The problem =
Pictures stay out; everything else in the records gets transcribed exactly.

Given data =
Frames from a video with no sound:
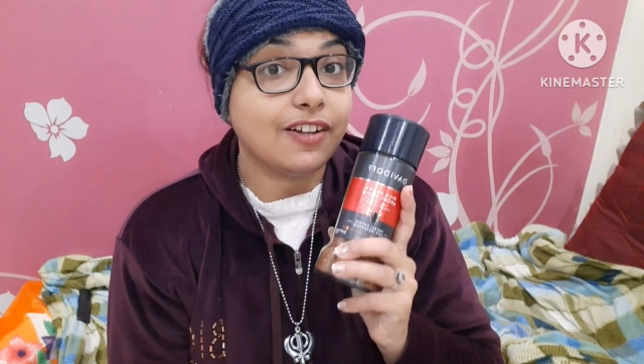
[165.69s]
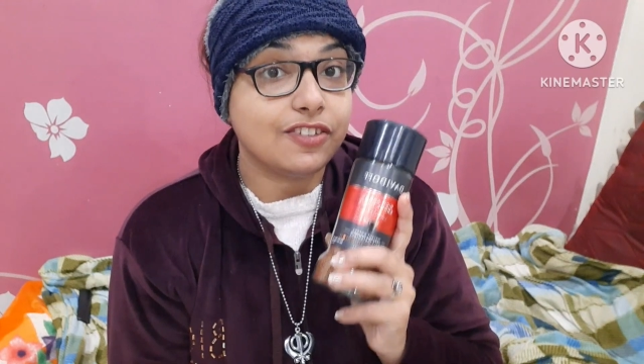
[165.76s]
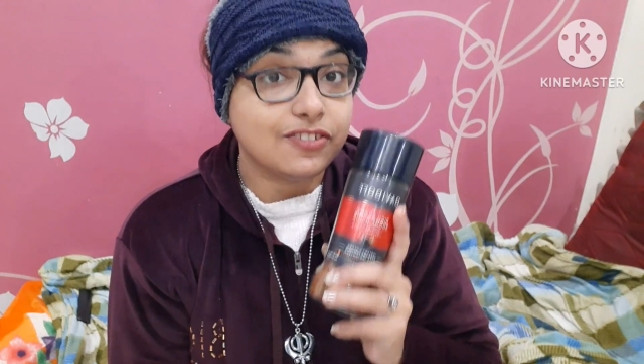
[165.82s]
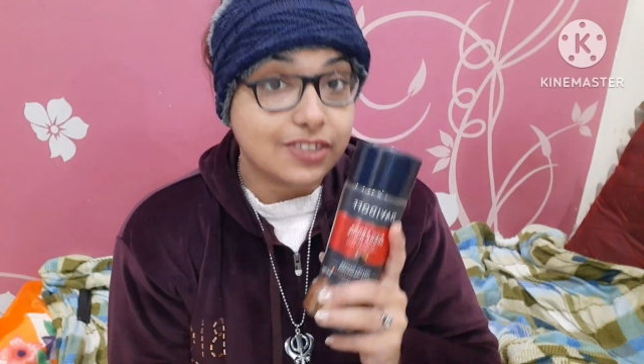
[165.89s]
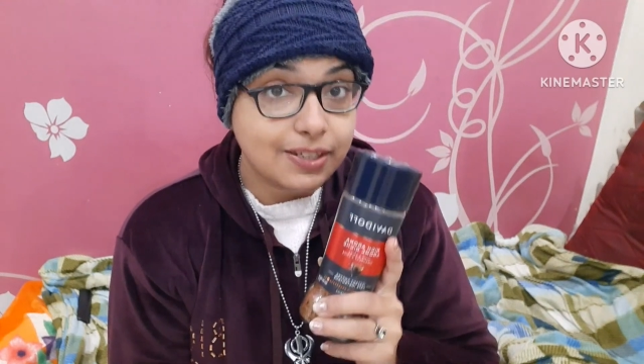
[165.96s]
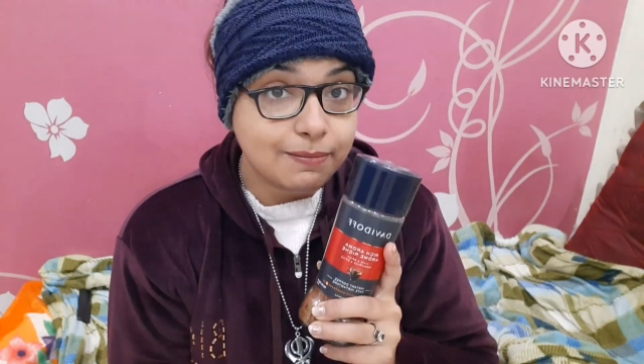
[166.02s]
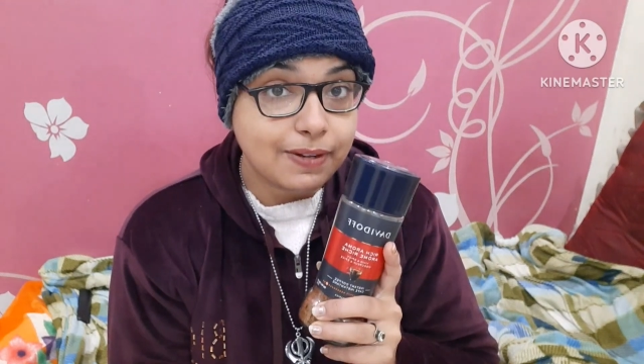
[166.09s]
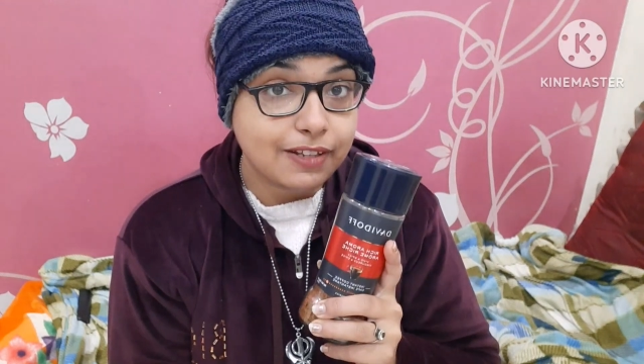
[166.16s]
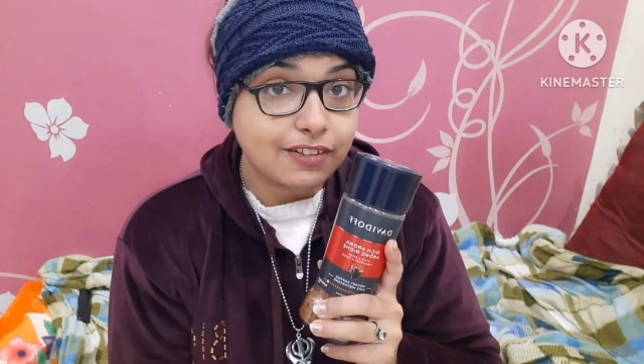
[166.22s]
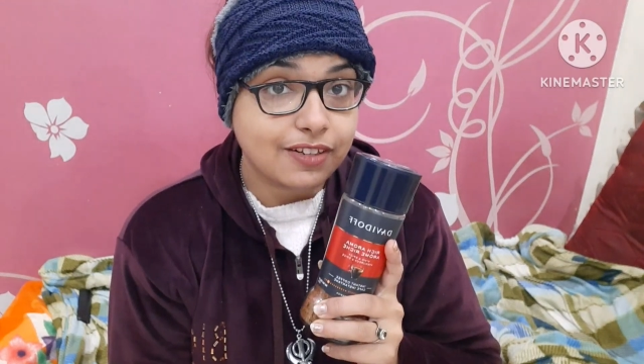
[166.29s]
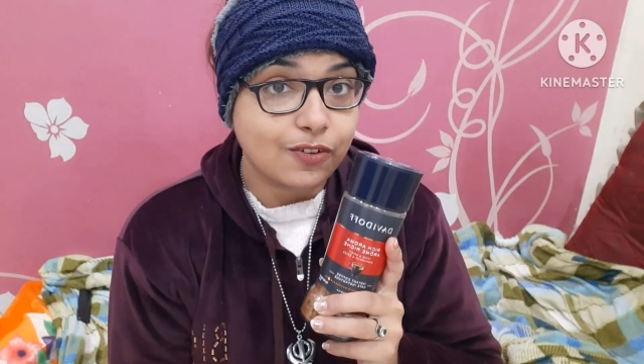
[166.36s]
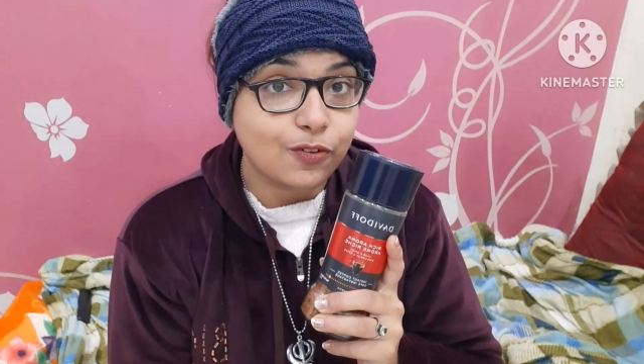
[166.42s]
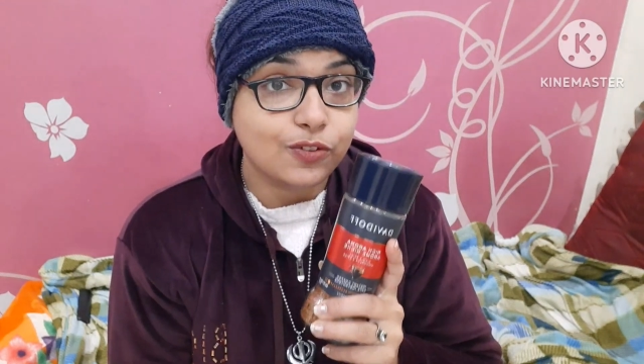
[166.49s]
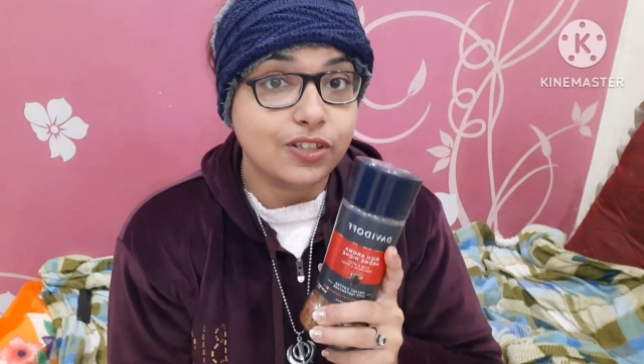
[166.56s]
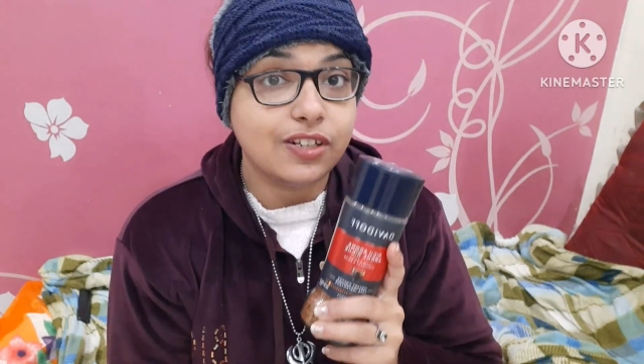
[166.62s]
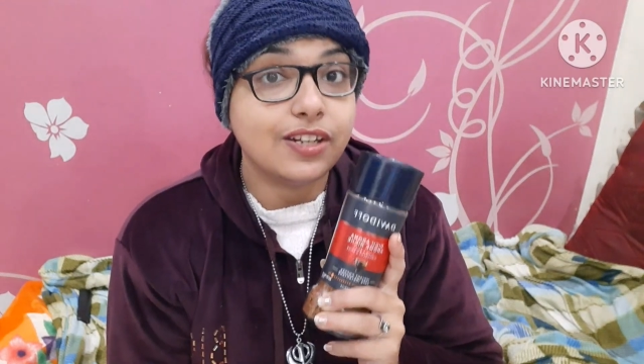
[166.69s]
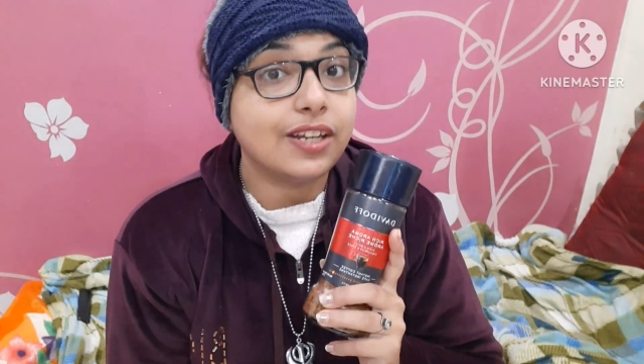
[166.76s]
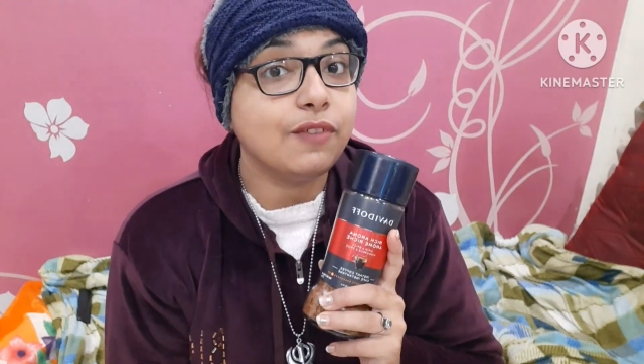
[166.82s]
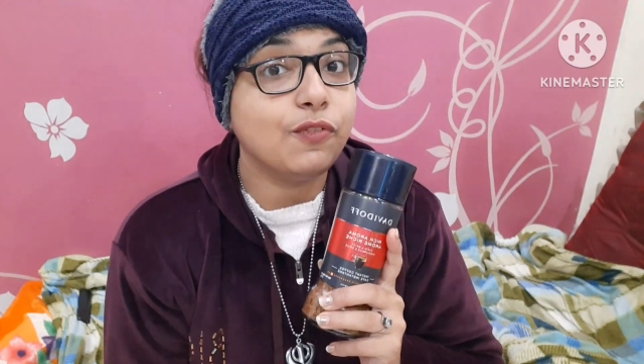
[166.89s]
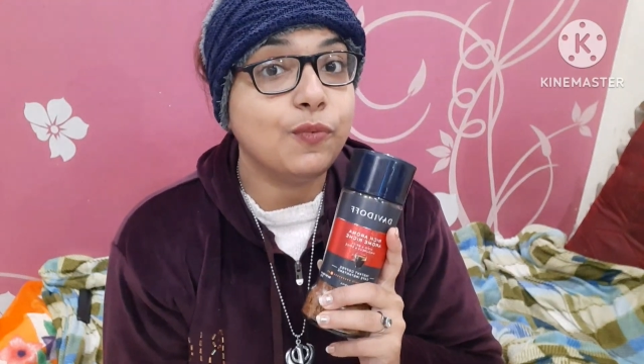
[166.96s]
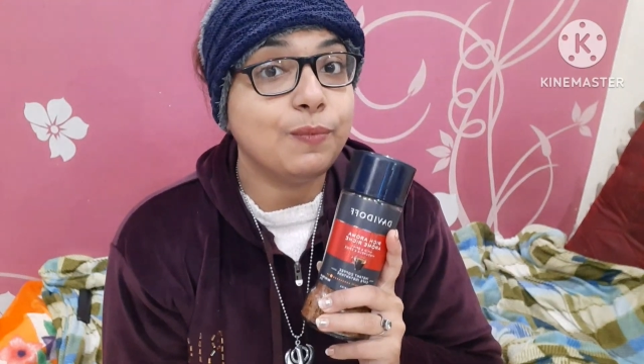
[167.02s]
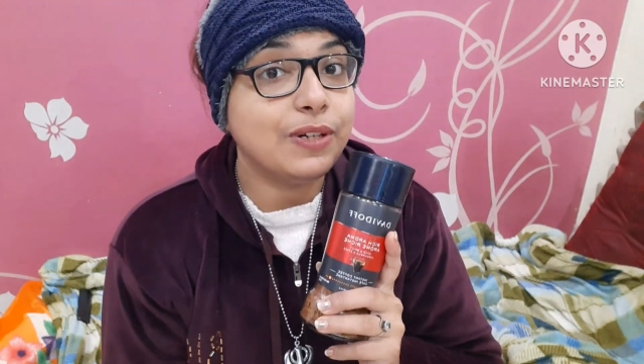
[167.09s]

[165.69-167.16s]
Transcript: अच्छी बात क्या होती है ना कि वो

Answer to the exercise =
Frames from a video with no sound:
[165.69s]
[165.76s]
[165.82s]
[165.89s]
[165.96s]
[166.02s]
[166.09s]
[166.16s]
[166.22s]
[166.29s]
[166.36s]
[166.42s]
[166.49s]
[166.56s]
[166.62s]
[166.69s]
[166.76s]
[166.82s]
[166.89s]
[166.96s]
[167.02s]
[167.09s]

[165.69-167.16s]
Transcript: अच्छी बात क्या होती है ना कि वो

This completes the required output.